If I were studying the above system, it is possible that the only observations I might have were the x column, which would look like this:









Sequential plot of the first 4000 x-values from the equations and boundary conditions listed above.

They don't look much alike. The first graph is a two-dimensional projection of a three-dimensional object. The graph above is really one-dimensional, and at first glance it does not seem possible to reconstruct the first graph from the second. But if we plot our x-values against a lagged copy (i.e. plot xn vs xn+12), we get:



Reconstructed two-dimensional phase space obtained by the time-delay method, rendered in Excel.

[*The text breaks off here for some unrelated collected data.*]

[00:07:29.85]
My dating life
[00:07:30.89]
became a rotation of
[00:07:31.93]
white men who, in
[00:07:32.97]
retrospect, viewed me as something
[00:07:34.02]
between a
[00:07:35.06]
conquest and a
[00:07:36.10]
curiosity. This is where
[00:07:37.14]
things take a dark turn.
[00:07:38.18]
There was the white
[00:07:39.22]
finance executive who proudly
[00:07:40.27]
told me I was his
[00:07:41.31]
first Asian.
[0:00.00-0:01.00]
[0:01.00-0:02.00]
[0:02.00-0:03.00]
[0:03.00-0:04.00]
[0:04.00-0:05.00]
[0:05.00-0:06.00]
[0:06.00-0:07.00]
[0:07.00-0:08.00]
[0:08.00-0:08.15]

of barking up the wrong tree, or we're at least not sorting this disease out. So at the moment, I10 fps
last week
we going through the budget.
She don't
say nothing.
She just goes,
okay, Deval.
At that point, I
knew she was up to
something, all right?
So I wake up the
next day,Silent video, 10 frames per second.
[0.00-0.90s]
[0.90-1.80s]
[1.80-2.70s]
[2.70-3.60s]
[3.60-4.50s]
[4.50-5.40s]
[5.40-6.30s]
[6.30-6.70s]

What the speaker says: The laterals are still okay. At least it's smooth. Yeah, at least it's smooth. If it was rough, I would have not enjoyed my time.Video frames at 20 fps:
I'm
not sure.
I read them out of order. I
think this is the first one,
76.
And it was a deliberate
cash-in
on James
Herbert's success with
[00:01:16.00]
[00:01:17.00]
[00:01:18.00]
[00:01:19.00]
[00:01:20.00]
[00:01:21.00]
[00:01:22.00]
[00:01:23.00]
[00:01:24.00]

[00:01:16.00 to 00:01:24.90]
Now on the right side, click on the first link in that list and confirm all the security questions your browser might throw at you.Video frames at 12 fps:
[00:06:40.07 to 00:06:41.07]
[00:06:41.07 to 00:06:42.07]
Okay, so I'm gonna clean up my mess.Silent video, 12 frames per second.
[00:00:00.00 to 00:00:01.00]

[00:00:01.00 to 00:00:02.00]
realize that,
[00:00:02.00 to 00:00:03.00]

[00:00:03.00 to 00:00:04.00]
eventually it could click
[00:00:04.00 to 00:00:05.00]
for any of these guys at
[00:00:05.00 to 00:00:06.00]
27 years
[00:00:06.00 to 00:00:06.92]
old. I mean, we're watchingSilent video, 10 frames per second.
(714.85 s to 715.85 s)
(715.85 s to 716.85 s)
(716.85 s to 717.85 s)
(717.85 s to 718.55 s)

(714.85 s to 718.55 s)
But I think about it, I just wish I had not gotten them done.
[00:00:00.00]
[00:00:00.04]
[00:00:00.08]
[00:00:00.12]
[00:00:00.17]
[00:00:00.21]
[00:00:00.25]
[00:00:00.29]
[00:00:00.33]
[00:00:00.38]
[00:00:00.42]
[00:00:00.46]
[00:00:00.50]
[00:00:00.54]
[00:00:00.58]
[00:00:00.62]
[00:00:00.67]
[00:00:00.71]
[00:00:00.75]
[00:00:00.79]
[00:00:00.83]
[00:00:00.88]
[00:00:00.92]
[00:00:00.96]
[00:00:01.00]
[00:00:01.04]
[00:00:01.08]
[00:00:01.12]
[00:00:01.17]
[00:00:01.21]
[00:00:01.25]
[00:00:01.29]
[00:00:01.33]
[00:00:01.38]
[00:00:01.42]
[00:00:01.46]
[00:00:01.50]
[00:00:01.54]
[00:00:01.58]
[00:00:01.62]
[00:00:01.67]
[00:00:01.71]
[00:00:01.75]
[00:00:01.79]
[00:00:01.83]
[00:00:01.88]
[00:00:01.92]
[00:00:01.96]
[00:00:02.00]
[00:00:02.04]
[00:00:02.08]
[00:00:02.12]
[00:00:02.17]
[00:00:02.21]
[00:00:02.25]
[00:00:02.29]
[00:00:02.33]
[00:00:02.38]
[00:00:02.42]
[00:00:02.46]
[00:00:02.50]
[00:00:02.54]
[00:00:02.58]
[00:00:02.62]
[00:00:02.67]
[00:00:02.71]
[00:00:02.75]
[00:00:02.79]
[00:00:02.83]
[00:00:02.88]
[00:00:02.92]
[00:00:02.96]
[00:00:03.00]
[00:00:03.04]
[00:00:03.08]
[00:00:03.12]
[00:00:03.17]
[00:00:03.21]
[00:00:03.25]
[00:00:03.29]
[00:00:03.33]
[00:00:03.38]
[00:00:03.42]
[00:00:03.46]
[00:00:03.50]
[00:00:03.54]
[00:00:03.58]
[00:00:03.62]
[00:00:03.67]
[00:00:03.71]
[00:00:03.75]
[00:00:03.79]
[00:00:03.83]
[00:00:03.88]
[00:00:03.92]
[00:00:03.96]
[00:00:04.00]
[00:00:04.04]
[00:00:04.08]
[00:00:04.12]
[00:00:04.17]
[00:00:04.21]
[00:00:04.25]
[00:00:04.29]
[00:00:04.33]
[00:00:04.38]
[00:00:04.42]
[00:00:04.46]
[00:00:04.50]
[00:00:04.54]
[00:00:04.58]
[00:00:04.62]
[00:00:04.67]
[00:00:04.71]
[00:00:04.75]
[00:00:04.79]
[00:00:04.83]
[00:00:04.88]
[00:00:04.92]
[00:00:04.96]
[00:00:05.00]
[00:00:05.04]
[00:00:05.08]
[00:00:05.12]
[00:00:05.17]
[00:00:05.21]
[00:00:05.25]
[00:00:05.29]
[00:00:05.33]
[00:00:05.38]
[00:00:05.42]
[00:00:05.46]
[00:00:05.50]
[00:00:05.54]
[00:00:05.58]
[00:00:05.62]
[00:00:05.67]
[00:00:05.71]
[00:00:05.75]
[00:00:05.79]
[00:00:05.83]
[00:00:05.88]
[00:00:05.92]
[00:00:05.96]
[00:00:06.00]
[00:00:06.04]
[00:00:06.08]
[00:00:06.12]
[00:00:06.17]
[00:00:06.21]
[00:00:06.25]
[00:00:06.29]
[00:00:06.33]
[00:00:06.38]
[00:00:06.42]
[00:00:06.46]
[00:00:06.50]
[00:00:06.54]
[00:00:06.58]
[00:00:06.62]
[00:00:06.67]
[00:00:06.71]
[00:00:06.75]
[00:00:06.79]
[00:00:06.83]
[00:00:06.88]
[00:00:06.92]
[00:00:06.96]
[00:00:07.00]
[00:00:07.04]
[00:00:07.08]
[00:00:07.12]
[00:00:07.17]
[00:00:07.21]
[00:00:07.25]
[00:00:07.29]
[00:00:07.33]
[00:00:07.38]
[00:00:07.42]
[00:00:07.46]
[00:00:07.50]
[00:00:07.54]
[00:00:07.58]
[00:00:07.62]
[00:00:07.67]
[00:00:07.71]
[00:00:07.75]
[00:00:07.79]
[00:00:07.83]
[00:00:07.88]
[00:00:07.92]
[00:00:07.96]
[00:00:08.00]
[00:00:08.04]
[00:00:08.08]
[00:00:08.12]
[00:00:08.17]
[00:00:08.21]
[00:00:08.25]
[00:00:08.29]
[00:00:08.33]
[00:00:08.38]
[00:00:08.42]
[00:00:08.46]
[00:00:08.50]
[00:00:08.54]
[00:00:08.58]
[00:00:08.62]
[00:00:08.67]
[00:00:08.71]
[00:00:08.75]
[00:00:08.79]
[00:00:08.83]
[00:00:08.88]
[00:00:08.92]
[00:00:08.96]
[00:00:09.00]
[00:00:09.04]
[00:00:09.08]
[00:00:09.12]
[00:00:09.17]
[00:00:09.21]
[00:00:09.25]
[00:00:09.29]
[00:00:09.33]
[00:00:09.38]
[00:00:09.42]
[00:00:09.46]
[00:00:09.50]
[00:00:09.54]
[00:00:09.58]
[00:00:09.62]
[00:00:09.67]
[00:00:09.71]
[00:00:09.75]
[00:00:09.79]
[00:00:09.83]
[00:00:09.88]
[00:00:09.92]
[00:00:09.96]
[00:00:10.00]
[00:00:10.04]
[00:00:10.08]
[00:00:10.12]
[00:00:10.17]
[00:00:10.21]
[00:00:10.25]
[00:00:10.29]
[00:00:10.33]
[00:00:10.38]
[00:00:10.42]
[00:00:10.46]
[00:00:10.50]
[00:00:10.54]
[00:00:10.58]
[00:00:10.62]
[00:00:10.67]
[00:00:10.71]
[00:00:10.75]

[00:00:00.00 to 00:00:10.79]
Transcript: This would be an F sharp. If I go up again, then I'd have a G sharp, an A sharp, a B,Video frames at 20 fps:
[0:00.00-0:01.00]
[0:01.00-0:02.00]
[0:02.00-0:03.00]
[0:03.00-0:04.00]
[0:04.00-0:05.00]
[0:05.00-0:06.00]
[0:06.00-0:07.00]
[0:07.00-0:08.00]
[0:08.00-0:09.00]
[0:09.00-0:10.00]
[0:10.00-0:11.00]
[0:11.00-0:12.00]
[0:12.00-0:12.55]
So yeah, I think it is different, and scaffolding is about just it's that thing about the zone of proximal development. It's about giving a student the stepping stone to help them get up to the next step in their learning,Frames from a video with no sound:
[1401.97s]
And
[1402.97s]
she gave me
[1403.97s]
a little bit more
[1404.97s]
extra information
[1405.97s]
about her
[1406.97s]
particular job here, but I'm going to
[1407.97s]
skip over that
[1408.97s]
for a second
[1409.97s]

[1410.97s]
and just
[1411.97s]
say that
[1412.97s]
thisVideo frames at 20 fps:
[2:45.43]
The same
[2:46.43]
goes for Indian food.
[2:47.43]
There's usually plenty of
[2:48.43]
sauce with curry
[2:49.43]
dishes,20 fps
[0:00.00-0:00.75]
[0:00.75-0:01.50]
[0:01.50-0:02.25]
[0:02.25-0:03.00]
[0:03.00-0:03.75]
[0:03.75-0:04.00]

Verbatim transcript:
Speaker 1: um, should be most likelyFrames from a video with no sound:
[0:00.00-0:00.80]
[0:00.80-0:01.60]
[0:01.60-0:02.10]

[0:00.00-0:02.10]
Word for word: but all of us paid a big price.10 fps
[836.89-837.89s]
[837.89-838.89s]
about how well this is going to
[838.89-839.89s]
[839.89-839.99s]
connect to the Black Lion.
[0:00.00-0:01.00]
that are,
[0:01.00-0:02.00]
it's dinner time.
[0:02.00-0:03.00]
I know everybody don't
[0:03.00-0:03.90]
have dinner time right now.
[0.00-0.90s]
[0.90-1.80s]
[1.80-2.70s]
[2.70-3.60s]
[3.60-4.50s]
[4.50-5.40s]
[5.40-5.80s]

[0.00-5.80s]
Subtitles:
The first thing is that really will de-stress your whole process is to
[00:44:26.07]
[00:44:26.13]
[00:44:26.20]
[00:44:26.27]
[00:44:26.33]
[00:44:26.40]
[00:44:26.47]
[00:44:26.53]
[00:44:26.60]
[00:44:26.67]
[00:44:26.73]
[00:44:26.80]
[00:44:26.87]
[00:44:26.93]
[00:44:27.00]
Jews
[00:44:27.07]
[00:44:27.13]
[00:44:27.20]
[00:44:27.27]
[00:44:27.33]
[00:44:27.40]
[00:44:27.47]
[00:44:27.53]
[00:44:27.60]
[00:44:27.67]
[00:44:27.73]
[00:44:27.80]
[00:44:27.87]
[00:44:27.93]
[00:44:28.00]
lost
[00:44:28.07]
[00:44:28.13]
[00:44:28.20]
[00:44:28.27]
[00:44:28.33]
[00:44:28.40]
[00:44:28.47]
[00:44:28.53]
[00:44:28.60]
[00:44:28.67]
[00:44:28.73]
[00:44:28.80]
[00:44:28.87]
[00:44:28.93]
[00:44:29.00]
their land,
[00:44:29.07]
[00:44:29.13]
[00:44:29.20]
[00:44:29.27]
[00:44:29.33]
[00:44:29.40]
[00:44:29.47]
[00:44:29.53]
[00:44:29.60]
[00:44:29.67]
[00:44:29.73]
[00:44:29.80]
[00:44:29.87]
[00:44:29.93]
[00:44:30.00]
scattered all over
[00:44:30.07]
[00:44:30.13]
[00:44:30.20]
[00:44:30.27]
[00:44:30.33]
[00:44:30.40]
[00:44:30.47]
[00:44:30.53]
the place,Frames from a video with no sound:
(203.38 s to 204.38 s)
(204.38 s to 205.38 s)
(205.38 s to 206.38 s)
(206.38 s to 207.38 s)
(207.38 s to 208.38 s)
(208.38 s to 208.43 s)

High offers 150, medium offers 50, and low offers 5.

The trick above is to take the data in the x-column, and copy the values (not the formulae) into the next column, starting in the 13th row. You will then have 3988 points defined in two dimensions, which can be plotted on a scatter plot. You may be wondering why I chose the particular lag (why not xn vs xn+100?)--for now consider it to have been an arbitrary decision. There is an information theoretic prescription for deciding on the optimum lag, just as there is a prescription for choosing the correct embedding dimension (I have chosen to use two dimensions because of the limitations of excel, but it would be better to use three).

We see that the reconstructed phase space in two dimensions is topologically very similar to the two-dimensional projection of the actual system. Next time we'll start using this tool to analyze stock charting techniques.

---------

Update - June 19 - did I really forget the answer? Probability of you sitting in your proper seat is 0.5. The easiest way to consider this is to realize that of all the possible random seats that could be selected by the passenger with the missing boarding card, it is only whether he selects his properly assigned seat or yours that matters (as far as our problem is concerned). If he chooses his own seat, you will get to sit in yours; if he chooses yours, then obviously you won't. Any other choice simply defers the critical choice to a later passenger, who will have a smaller selection of seats from which to choose, but will again only have the two meaningful choices.